In [5]:
# Load required packages
library(haven)      # for reading .por files
library(dplyr)      # for data manipulation
library(stats)      # for t-test

# Load the dataset
df <- read_por("./data/ZA4584_v1-0-0.por/ZA4584_v1-0-0.por")

# Define survey years of interest
selected_years <- c(2010, 2012, 2014)

# Filter the dataset to include only relevant years
df_filtered <- df %>% filter(YEAR %in% selected_years)

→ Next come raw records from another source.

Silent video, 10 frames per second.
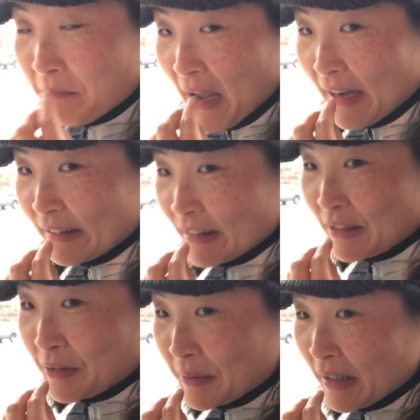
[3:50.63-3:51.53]
bite
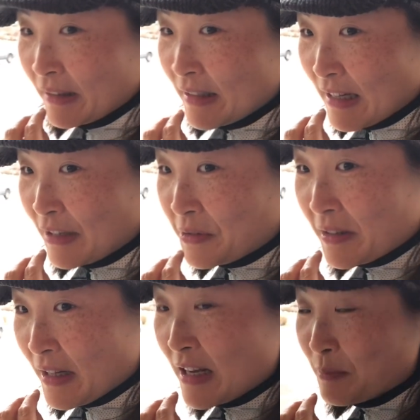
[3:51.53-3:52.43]
into it, it
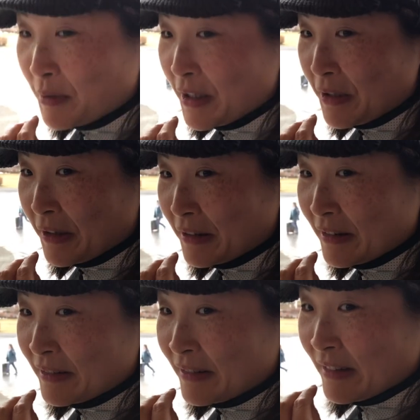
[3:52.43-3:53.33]
actually tastes pretty good.
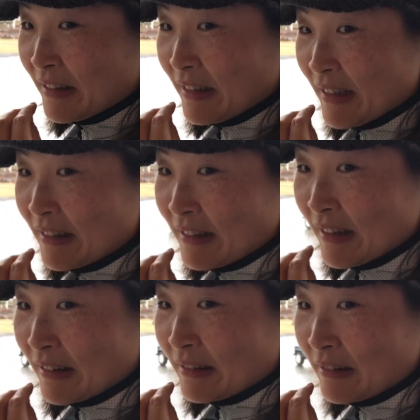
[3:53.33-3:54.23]
Mm-hmm. And
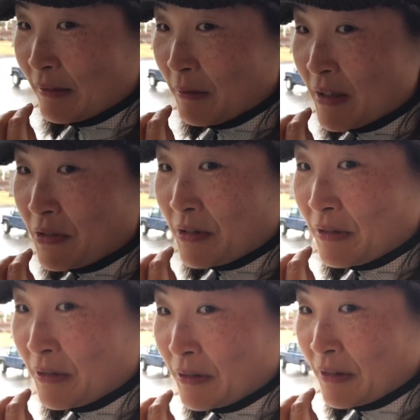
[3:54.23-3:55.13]
then once
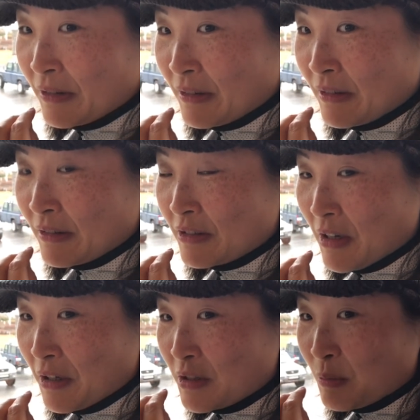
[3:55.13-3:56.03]
you
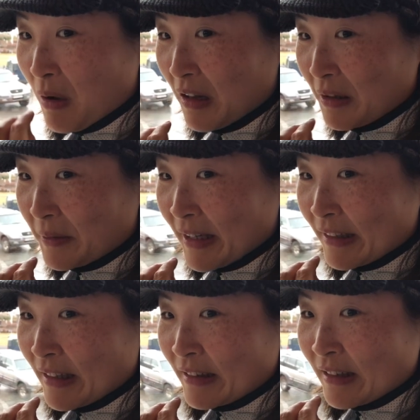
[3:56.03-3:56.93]
try to swallow
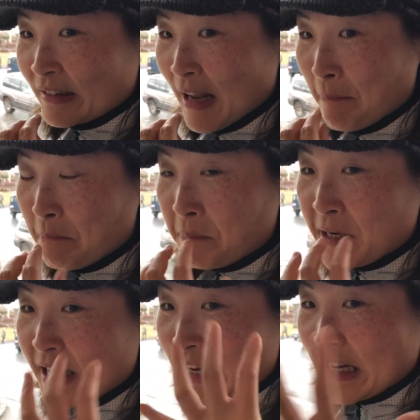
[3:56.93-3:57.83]
it, and then that
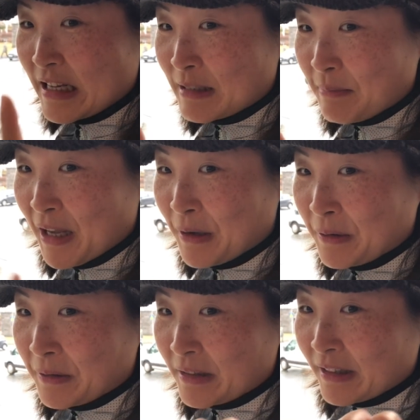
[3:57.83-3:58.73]
pea
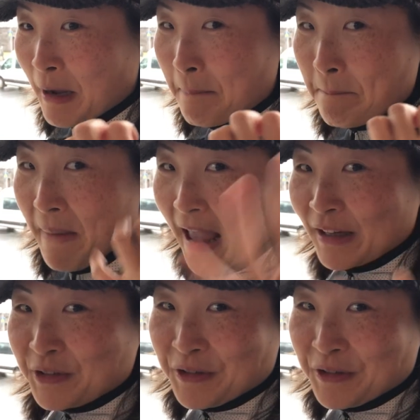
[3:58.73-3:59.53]
smell mm-hmm. comes back.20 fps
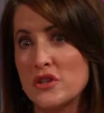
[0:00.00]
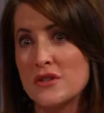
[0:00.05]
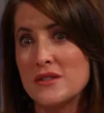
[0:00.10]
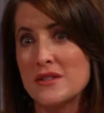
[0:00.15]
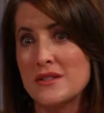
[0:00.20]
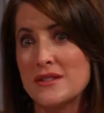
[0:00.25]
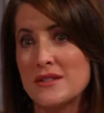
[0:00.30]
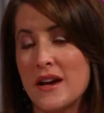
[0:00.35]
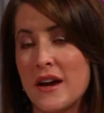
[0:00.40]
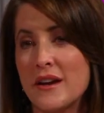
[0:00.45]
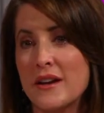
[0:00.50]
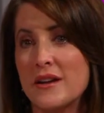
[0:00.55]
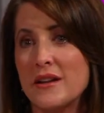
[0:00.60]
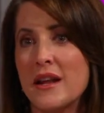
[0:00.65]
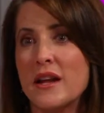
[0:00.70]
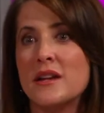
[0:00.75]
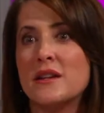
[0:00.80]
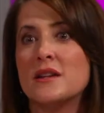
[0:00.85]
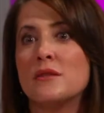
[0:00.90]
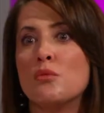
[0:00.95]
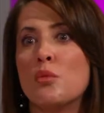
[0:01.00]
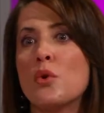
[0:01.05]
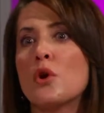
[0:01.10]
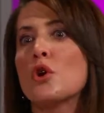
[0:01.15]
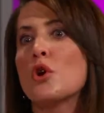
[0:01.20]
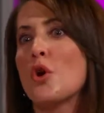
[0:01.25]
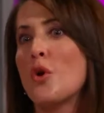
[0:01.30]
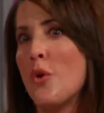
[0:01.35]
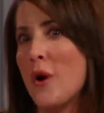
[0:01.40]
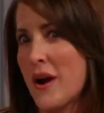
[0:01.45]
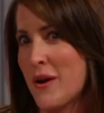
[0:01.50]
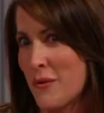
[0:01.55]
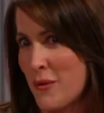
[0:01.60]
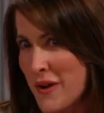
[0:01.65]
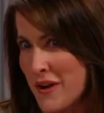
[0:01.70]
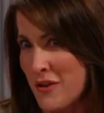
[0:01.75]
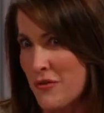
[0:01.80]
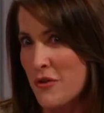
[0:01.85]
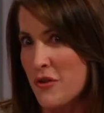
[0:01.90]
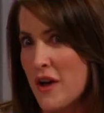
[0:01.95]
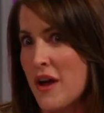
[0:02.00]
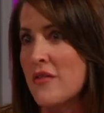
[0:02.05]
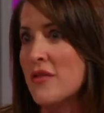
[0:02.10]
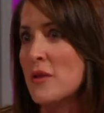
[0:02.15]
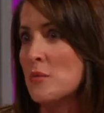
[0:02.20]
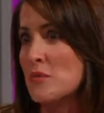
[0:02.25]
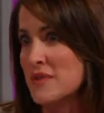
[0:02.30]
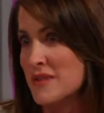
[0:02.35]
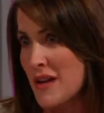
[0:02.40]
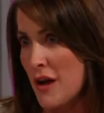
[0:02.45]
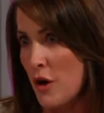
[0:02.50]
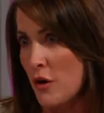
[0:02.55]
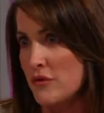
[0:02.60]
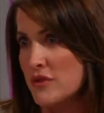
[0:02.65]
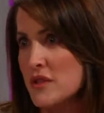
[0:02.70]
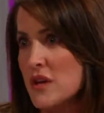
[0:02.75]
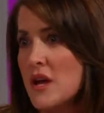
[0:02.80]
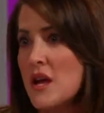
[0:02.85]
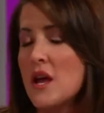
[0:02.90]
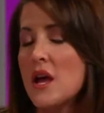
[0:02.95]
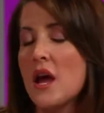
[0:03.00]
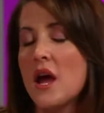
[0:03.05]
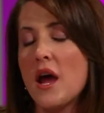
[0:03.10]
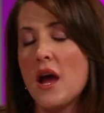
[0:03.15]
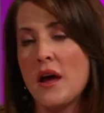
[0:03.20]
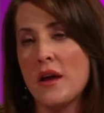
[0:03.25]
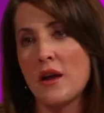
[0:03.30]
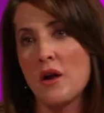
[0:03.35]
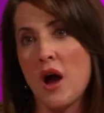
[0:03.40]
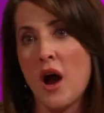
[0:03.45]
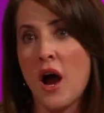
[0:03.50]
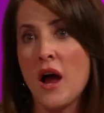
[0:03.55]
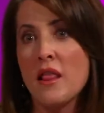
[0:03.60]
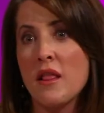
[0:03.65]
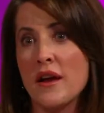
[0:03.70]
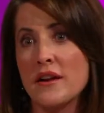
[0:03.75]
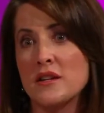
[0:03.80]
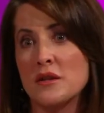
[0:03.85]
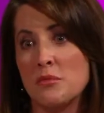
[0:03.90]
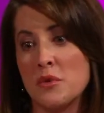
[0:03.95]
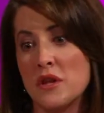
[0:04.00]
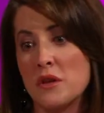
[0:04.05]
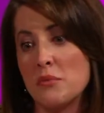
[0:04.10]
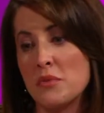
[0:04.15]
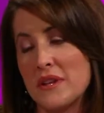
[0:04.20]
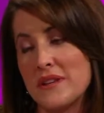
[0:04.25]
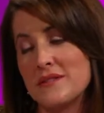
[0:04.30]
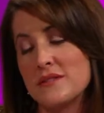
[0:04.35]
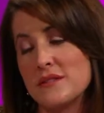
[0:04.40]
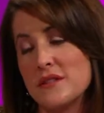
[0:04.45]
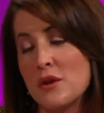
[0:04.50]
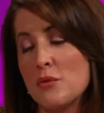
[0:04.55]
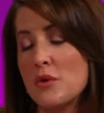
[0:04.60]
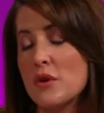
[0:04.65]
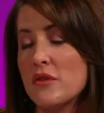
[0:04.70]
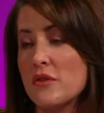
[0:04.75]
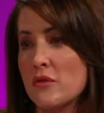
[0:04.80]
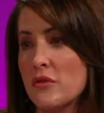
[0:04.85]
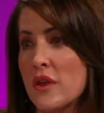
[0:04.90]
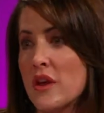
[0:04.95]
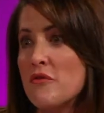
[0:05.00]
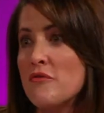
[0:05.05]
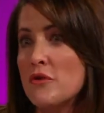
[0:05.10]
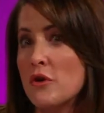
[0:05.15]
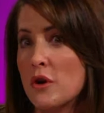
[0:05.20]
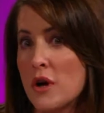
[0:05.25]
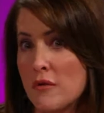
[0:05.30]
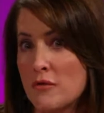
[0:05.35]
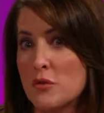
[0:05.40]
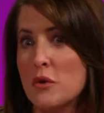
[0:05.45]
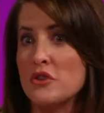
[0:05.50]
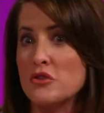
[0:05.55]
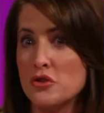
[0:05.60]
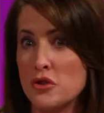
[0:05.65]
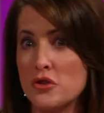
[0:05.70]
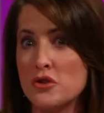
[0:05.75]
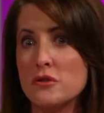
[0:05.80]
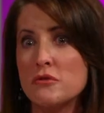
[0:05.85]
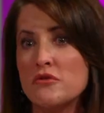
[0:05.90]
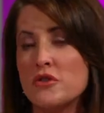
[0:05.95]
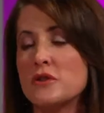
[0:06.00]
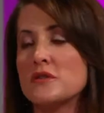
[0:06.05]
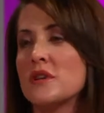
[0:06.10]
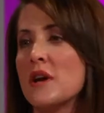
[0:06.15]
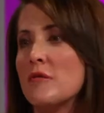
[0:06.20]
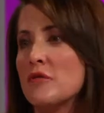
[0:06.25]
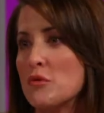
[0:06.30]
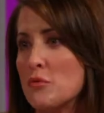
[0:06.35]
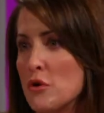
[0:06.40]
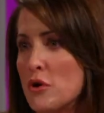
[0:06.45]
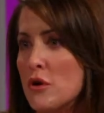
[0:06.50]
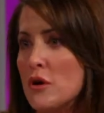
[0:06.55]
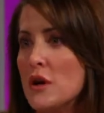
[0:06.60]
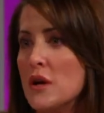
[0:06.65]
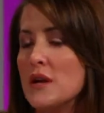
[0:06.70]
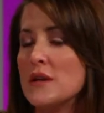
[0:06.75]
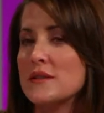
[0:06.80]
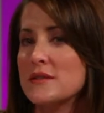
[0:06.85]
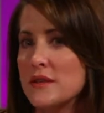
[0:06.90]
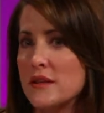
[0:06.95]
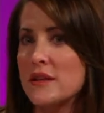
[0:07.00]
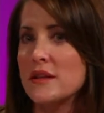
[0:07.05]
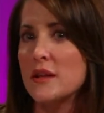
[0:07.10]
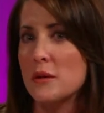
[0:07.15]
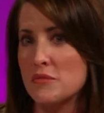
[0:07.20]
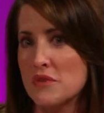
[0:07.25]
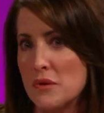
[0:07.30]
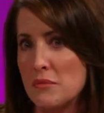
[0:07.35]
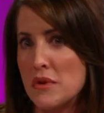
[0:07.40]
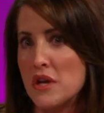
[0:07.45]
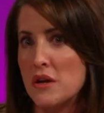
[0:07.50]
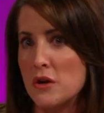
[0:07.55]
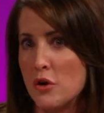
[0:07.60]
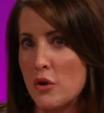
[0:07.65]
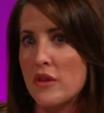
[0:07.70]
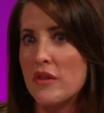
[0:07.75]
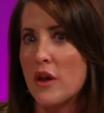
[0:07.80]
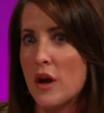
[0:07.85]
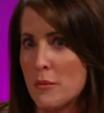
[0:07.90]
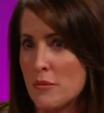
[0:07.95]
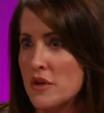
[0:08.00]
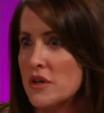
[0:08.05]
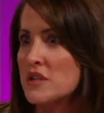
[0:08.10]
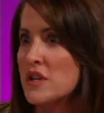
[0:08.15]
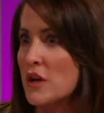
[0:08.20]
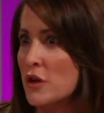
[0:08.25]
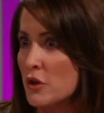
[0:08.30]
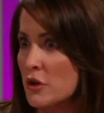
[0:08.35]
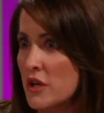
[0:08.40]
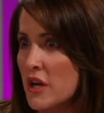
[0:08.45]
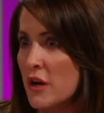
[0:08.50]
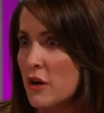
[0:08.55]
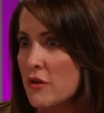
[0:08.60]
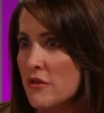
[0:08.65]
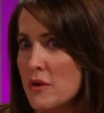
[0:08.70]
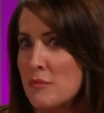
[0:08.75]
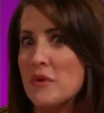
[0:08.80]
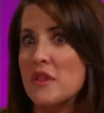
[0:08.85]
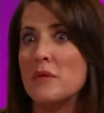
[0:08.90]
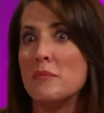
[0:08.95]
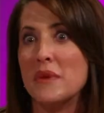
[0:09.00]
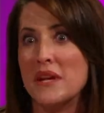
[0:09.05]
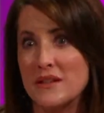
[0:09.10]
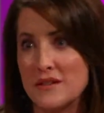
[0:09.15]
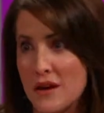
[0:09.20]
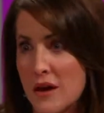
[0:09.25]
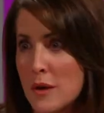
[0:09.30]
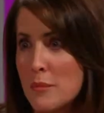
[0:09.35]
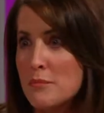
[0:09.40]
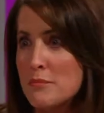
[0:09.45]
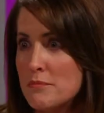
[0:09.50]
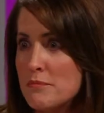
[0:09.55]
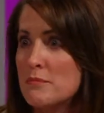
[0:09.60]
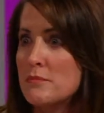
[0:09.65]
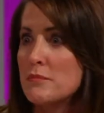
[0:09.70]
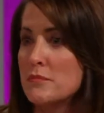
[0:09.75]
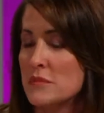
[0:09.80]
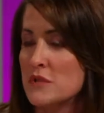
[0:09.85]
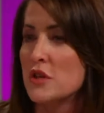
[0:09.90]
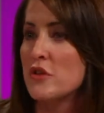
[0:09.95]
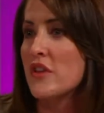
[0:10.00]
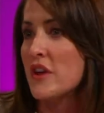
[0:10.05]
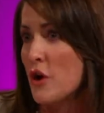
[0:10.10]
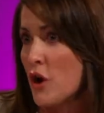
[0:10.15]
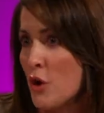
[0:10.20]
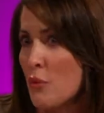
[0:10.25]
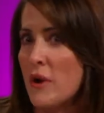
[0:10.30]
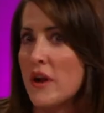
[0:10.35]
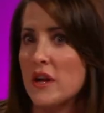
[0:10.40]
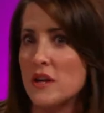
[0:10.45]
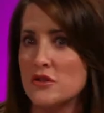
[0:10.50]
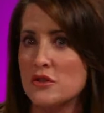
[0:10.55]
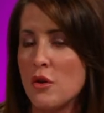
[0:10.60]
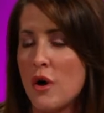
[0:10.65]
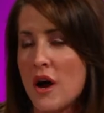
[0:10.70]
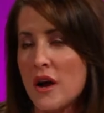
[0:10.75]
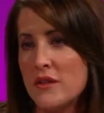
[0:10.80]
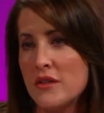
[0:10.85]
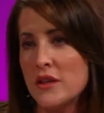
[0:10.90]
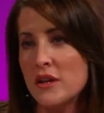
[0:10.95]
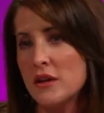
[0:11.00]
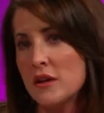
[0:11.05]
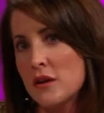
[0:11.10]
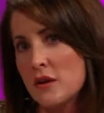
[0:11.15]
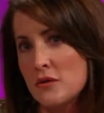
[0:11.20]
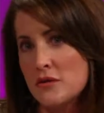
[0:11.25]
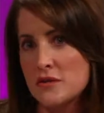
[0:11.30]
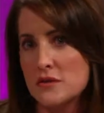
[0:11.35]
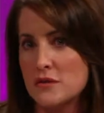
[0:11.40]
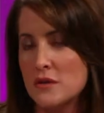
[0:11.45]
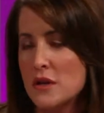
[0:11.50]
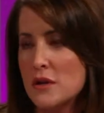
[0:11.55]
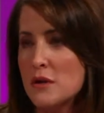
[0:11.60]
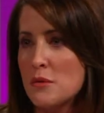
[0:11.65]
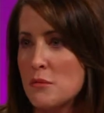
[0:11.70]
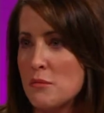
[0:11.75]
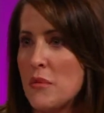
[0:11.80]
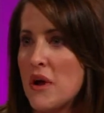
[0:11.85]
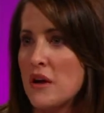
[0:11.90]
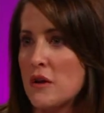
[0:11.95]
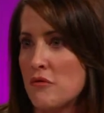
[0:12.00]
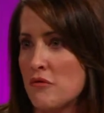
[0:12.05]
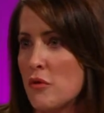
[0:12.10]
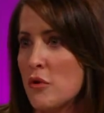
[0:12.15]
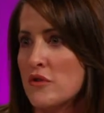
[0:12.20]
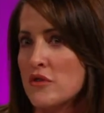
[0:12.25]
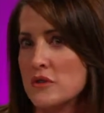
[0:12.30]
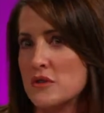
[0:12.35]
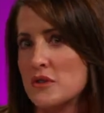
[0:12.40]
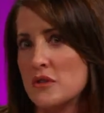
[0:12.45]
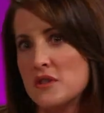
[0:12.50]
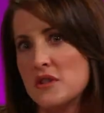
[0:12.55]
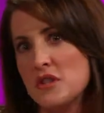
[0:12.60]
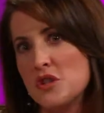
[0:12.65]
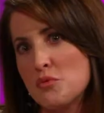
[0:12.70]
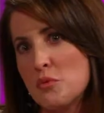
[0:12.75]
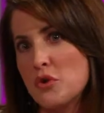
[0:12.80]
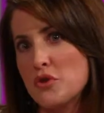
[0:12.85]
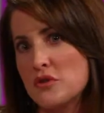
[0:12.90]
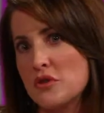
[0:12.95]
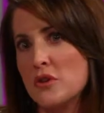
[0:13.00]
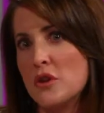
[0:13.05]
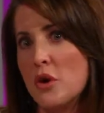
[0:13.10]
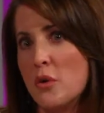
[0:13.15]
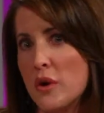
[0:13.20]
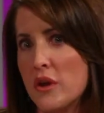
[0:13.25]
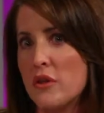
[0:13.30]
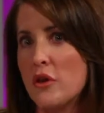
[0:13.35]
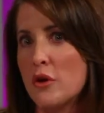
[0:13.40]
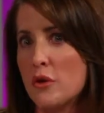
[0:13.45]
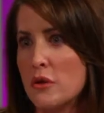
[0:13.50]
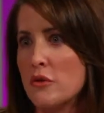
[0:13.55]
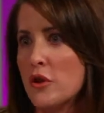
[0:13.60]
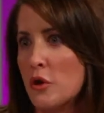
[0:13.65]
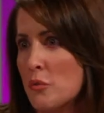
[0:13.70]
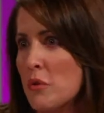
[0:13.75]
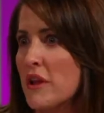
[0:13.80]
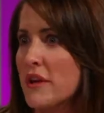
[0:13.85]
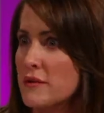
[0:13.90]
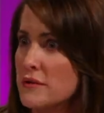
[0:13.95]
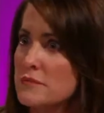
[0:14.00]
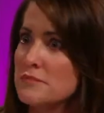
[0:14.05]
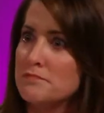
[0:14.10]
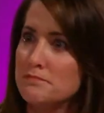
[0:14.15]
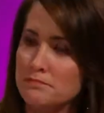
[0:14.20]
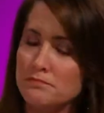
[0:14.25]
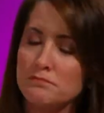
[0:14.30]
just decided they weren't quite ready for that themselves. And I like to be the place in town where they feel comfortable, a surgeon feels comfortable sending them to me and knowing that I'm going to take good care of them in the meantime until they are ready. So I think it goes back and forth. It's just each person knowing their place.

# Map father's education levels to labels
# V1234 is the father's education variable
# V545 is the life satisfaction variable

# Extract respondents' life satisfaction scores by father's education
life_satisfaction_by_fathers_education <- list(
  "Kein Abschluss (Vater)" = df_filtered %>%
    filter(V1234 %in% 1, V545 <= 10) %>%
    pull(V545),
  
  "Hauptschule (Vater)" = df_filtered %>%
    filter(V1234 %in% 2, V545 <= 10) %>%
    pull(V545),
  
  "Mittlere Reife (Vater)" = df_filtered %>%
    filter(V1234 %in% 3, V545 <= 10) %>%
    pull(V545),
  
  "(Fach-)Hochschulreife (Vater)" = df_filtered %>%
    filter(V1234 %in% c(4, 5), V545 <= 10) %>%
    pull(V545)
)

# Optionally access each group as a vector
kein_abschluss_vater <- life_satisfaction_by_fathers_education[["Kein Abschluss (Vater)"]]
hauptschule_vater <- life_satisfaction_by_fathers_education[["Hauptschule (Vater)"]]
mittlere_reife_vater <- life_satisfaction_by_fathers_education[["Mittlere Reife (Vater)"]]
hochschulreife_vater <- life_satisfaction_by_fathers_education[["(Fach-)Hochschulreife (Vater)"]]

# Perform Welch's t-test (unequal variance)
t.test(hochschulreife_vater, hauptschule_vater,
       alternative = "two.sided", var.equal = FALSE, na.rm = TRUE)




	Welch Two Sample t-test

data:  hochschulreife_vater and hauptschule_vater
t = 4.3955, df = 2705.4, p-value = 1.148e-05
alternative hypothesis: true difference in means is not equal to 0
95 percent confidence interval:
 0.1178859 0.3077738
sample estimates:
mean of x mean of y 
 7.737821  7.524991